1904 geboren in Leipzig
1924-1930 Studium der Malerei in Leipzig, Dresden und München
1989 gestorben in Antibes, Frankreich

Noch während der Schulzeit begann Hans Hartung 1921 an zu malen. Es folgten ein Studium der Malerei in Leipzig, Dresden und München, sowie 1925 eine prägende Begegnung mit der Malerei Wassily Kandinskys in Paris. Von 1932 bis 1934 lebte Hartung auf der Insel Menorca und ab 1935 in Paris. 1939 trat er in die Fremdenlegion ein. Im Sommer 1940 lebte Hartung bei dem Abstrakten Bildhauer Julio González. 1944 wurde er schwer verwundet und verlor ein Bein. Nach dem Krieg und nach einer mehrjährigen Malpause fängt er wieder an zu malen und zählt heute zu einem der wichtigsten Vertreter des Informel.

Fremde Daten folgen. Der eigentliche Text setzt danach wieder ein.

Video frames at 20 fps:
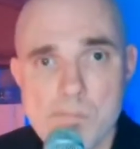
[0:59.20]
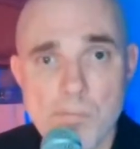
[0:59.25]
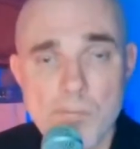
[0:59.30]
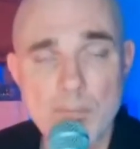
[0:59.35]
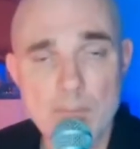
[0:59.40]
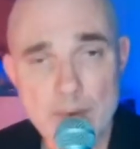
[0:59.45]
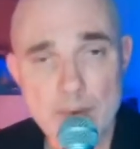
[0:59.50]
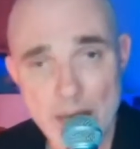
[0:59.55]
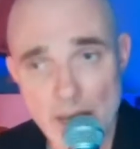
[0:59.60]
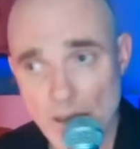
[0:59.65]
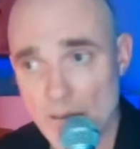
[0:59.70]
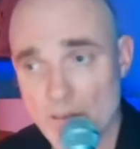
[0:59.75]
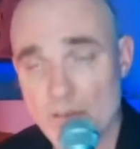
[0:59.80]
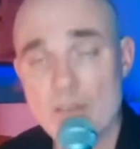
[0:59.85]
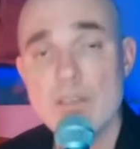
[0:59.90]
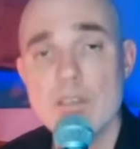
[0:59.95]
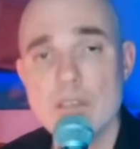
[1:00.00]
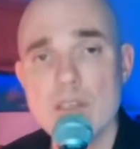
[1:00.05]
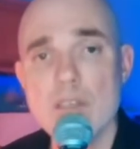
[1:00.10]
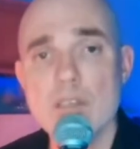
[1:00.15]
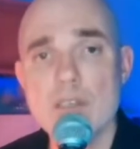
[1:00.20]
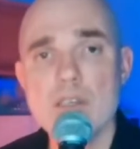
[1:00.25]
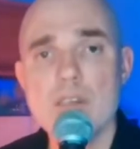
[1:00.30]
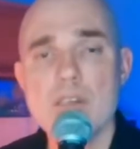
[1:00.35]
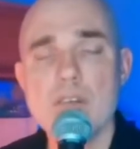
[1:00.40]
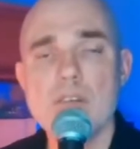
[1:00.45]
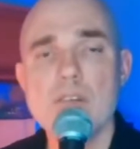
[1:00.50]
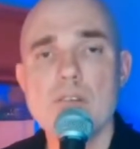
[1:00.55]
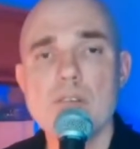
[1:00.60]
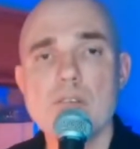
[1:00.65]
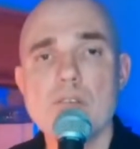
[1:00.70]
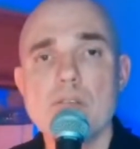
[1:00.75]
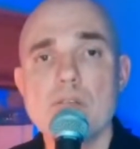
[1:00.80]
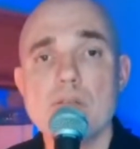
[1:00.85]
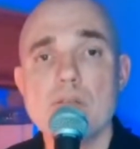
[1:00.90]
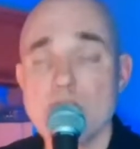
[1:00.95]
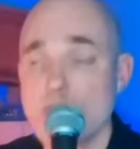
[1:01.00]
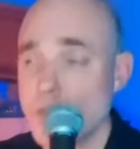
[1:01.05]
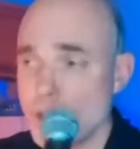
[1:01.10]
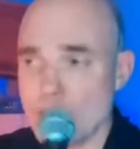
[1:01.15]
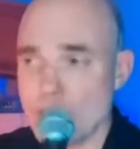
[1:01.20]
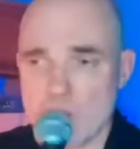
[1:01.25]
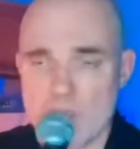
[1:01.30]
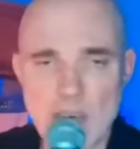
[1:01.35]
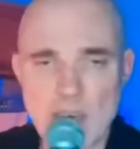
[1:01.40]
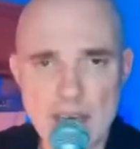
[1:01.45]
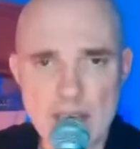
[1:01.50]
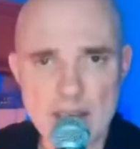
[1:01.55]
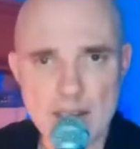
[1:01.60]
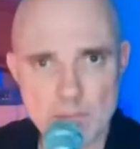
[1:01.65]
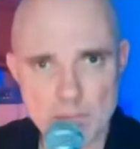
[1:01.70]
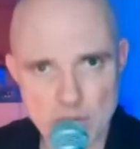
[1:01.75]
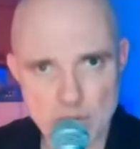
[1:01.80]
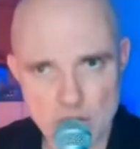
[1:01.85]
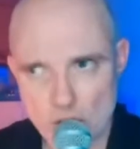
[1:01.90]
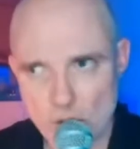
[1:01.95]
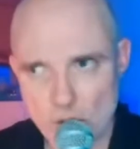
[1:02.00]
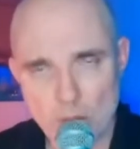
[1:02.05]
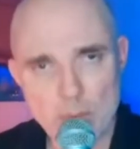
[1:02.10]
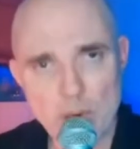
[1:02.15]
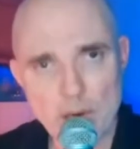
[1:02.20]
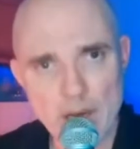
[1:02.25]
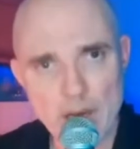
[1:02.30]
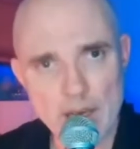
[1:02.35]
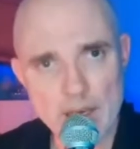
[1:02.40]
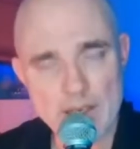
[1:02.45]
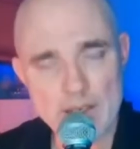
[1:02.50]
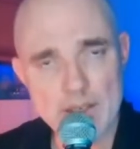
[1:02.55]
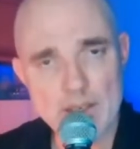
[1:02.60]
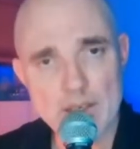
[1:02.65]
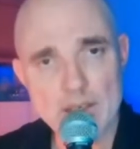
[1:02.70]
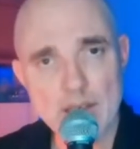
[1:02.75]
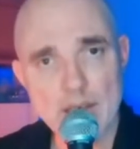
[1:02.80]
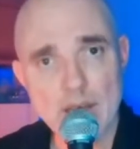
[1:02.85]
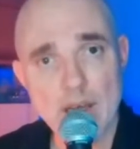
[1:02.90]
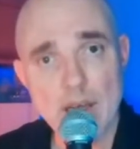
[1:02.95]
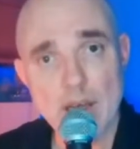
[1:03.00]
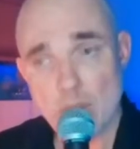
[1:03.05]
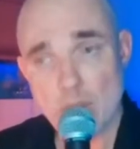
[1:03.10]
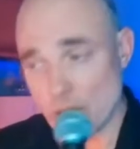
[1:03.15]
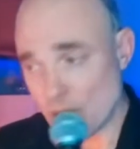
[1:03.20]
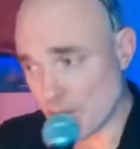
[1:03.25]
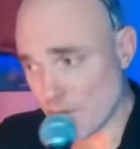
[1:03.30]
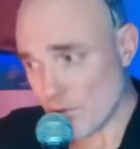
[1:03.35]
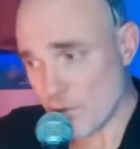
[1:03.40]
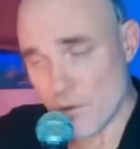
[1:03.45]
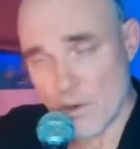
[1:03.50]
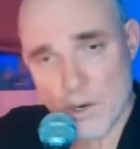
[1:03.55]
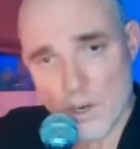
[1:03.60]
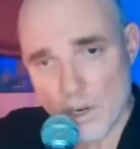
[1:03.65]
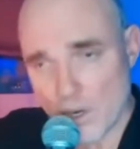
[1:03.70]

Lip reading: Now, you can take them at your pace. But if you're going to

Er gelangte zu einem ungegenständlichen Stil mit grafisch empfundenen schwarzen Linienspielen vor hellen Gründen, oft an chinesische Tuschmalerei erinnernd. Hans Hartung war Teilnehmer der documenta 1 (1955), der documenta II (1959) und der documenta III (1964) in Kassel. 1957 erhielt er den Rubenspreis der Stadt Siegen, 1960 wurde er mit dem Preis der Biennale von Venedig ausgezeichnet. 1984 schenkte er dem Hessischen Landesmuseum Darmstadt einen repräsentativen Raum seiner Werke.